Bessho T, Kubota K, Komori S, Ohtsuka Y, Uneo Y, Uematsu K, Koyama K
Department of Obstetrics and Gynecology, Hyogo College of Medicine, Nishinomiya, Japan.
Prenat Diagn. 1996 Apr;16(4):337-41. doi: 10.1002/(SICI)1097-0223(199604)16:4<337::AID-PD848>3.0.CO;2-U.

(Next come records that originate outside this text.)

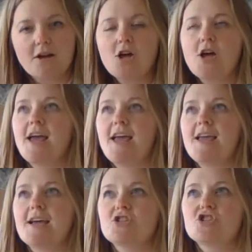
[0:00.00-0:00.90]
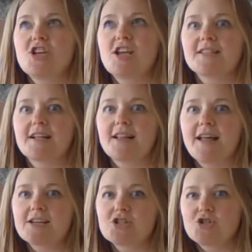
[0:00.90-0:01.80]
and she has a glass
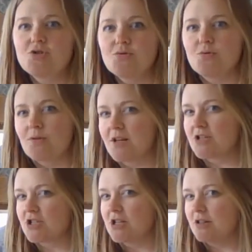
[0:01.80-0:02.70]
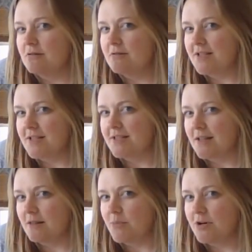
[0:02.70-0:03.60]
shoe that she loses at the
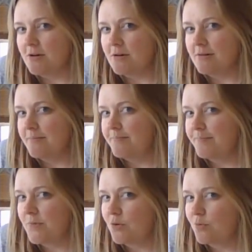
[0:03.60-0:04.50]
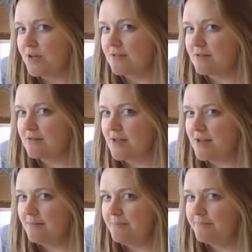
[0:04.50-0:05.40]
ball. What is her name?
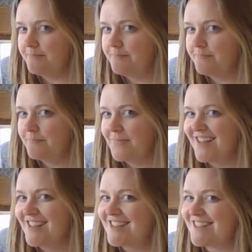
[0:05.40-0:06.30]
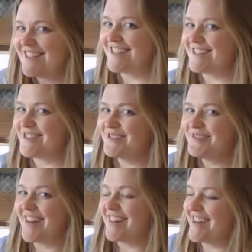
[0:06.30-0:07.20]

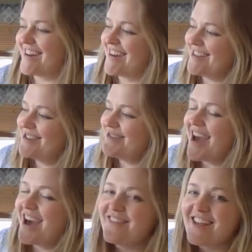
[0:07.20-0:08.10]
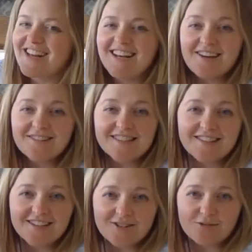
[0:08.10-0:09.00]
Cinderella. You have it. And now
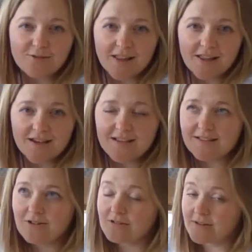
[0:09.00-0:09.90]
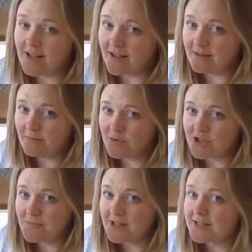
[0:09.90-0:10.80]
Cinderella is her name, which
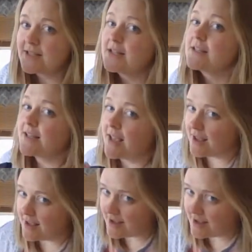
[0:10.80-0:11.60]
means it is a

Although various conditions associated with non-immune hydrops have been reported, primary hepatic tumours are rare. As a mesenchymal hamartoma of the liver is a rare benign tumour, it has not been listed as a cause of hydrops. In this report we describe a case in which a large cystic mass in the fetal liver associated with non-immune hydrops was prenatally detected with sonography and magnetic resonance imaging, and histopathologically confirmed as a mesenchymal hamartoma of the liver.
尽管已有多种与非免疫性水肿相关的病症报道,但原发性肝肿瘤较为罕见。肝间叶性错构瘤作为一种罕见的良性肿瘤,尚未被列为水肿的病因。在本报告中,我们描述了一例产前通过超声和磁共振成像检测出胎儿肝脏内有一个与非免疫性水肿相关的巨大囊性肿块,并经组织病理学证实为肝间叶性错构瘤的病例。